From selling books to thriving on authors' brand value, the publishing industry has come a long way. Books aren't just words on pages anymore. It's a ticket to your favourite online celebrity's meet-and-greet event. Avro intellectuals might judge your dearest YouTu—pardon, "author" for being a sellout, but getting published in 2021 is harder than you might think.
Here are a few tips on how you can get published.
Be an influencer on internet dot com
Try making a list of all the things you're good at. Chances are, three minutes into the process, you'll realise that your miniscule attention span didn't let you invest enough time or effort in anything productive in life, ever.
That's when you're ready to be a social media influencer. Take the most primitive human ability and exploit it till you get famous. Can you eat and also have a questionable palate? Open a food review channel and give 10/10 to everything that is deep-fried and has cheese on it. Motivational speakers, YouTubers, whatever it is that vloggers do -- the options are limitless.
Does this sound like too much work? You can always use Snapchat filters, make a squeaky voice and come up with unoriginal jokes based on Bengali aunt stereotypes.
Get a marketing team
Hire unpaid interns to make you famous for all the wrong reasons. When it comes to controversies, timing and consistency are crucial. Have a few online news media keep you relevant throughout the year so that everyone keeps asking, "Why is this dude famous again?"
Announce your book
Lack of original content should lure the YouTubers right in to make videos about how stupid the idea of someone like you writing a book is. Internet snobs will offer constructive criticism judging the current generation of readership and the role of influencers like you in corrupting them. Free advertisement served on a silver platter. Bon appétit.
Writing your book (Optional)
This shouldn't take long, a week perhaps. Though working on something for a week might be challenging for an ADHD content creator like you, the money should be worth it. Give your readers the most obvious advice on academics and pursuing success, take 200 pages while you're at it and yet miss the point. Maybe write a Chowdhury & Hossain rip-off or an autobiography nobody asked for.
Remember, it's the controversy-per-page ratio that sells. Since writing Bangla in English exists, maybe you can go with English in Bangla. Or keep a few pages blank inside your motivational book and tell the readers to write their precious thoughts. Better yet, keep all 200 blank and say "Nobody can motivate you unless you motivate yourself. Write your own book." Easy money.
Always.

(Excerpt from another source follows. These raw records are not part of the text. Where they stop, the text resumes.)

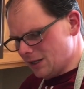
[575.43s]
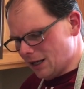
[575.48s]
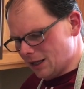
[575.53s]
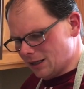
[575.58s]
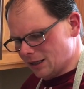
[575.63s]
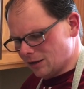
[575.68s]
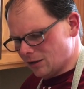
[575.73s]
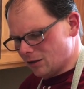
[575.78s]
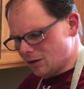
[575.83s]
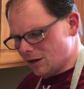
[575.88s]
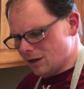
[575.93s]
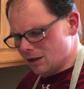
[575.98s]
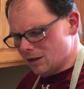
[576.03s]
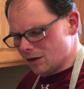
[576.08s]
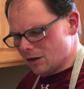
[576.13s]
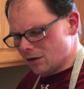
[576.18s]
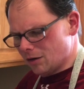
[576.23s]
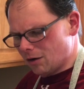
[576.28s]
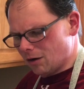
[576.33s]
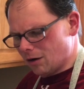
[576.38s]
I think
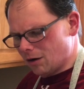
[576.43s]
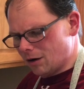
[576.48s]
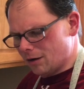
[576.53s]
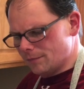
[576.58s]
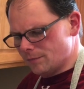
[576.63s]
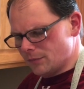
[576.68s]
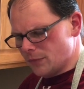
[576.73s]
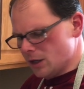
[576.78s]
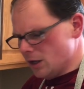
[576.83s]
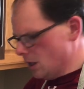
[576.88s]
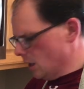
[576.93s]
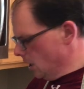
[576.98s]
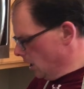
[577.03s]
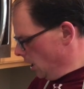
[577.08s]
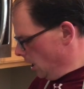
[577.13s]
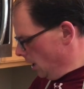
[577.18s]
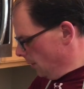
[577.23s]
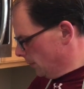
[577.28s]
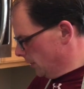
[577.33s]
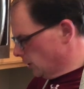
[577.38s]
there are,
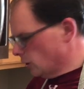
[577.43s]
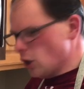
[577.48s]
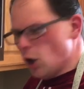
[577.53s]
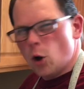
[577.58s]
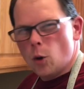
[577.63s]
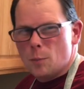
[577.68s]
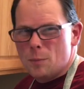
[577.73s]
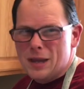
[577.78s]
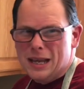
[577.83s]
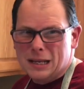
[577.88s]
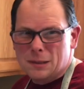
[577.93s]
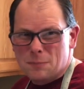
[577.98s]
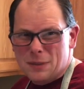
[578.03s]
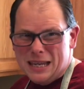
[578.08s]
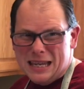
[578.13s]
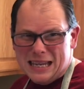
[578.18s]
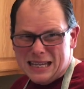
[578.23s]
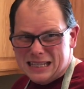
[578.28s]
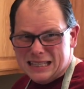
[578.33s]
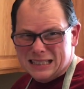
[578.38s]
but no big
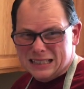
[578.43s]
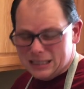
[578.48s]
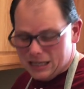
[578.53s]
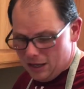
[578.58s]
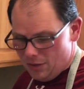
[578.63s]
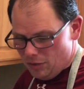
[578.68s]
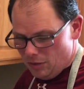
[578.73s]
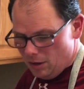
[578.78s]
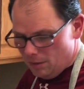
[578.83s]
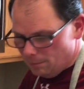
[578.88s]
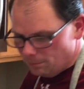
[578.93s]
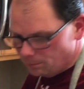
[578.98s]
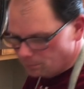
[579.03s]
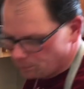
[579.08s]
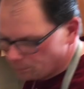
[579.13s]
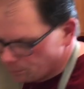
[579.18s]
beans in them.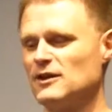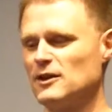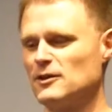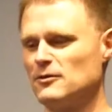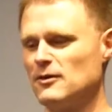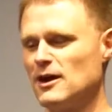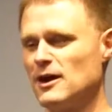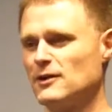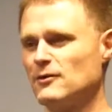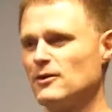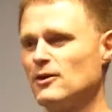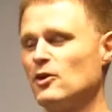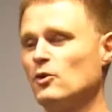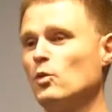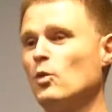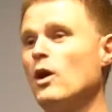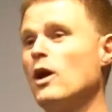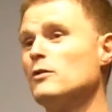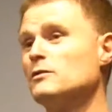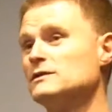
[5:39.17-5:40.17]
Colorado,
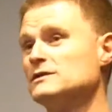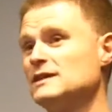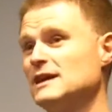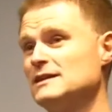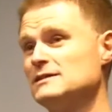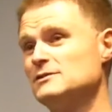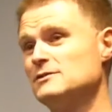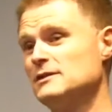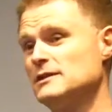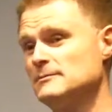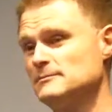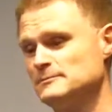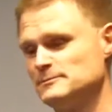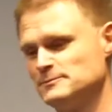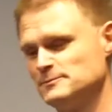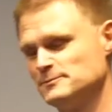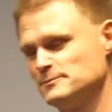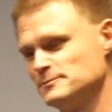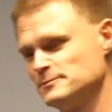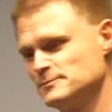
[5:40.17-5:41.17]
called Walrus Ice Cream.
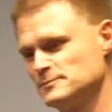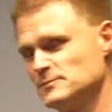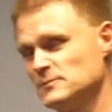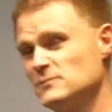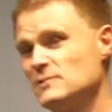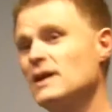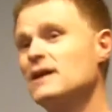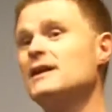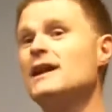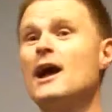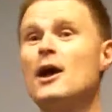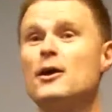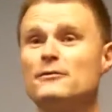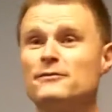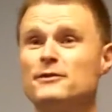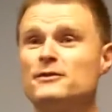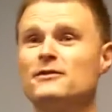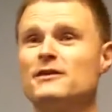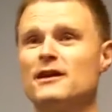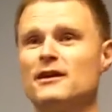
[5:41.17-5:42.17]
Check it
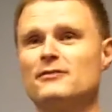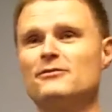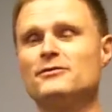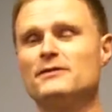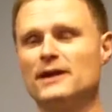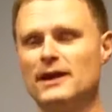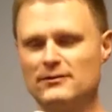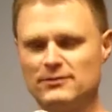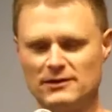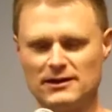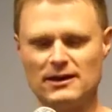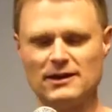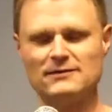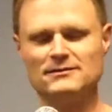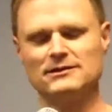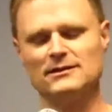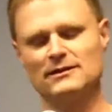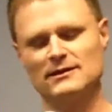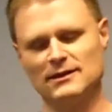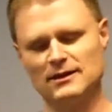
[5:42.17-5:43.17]
out if you're there, free
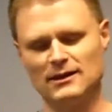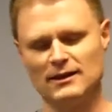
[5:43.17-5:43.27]
advertising.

Be. Present.
Attend the book fair every day. Take as many selfies as you can. Remember, your selfies are worth 500 bucks (minus 25 percent); your books, nada. It's 2021! Don't bother signing autographs for those who want it, pre-sign all the books in advance. Hey, you'll have to overcompensate for that abomination of a book with something, right?
Once the fair's over, Almari.com will probably have your book on their bestseller list and internet intellectuals will bash you over it. The delusion of your competence and talent should allow you to label them as "haters", ignore further criticism and live the life of a published author.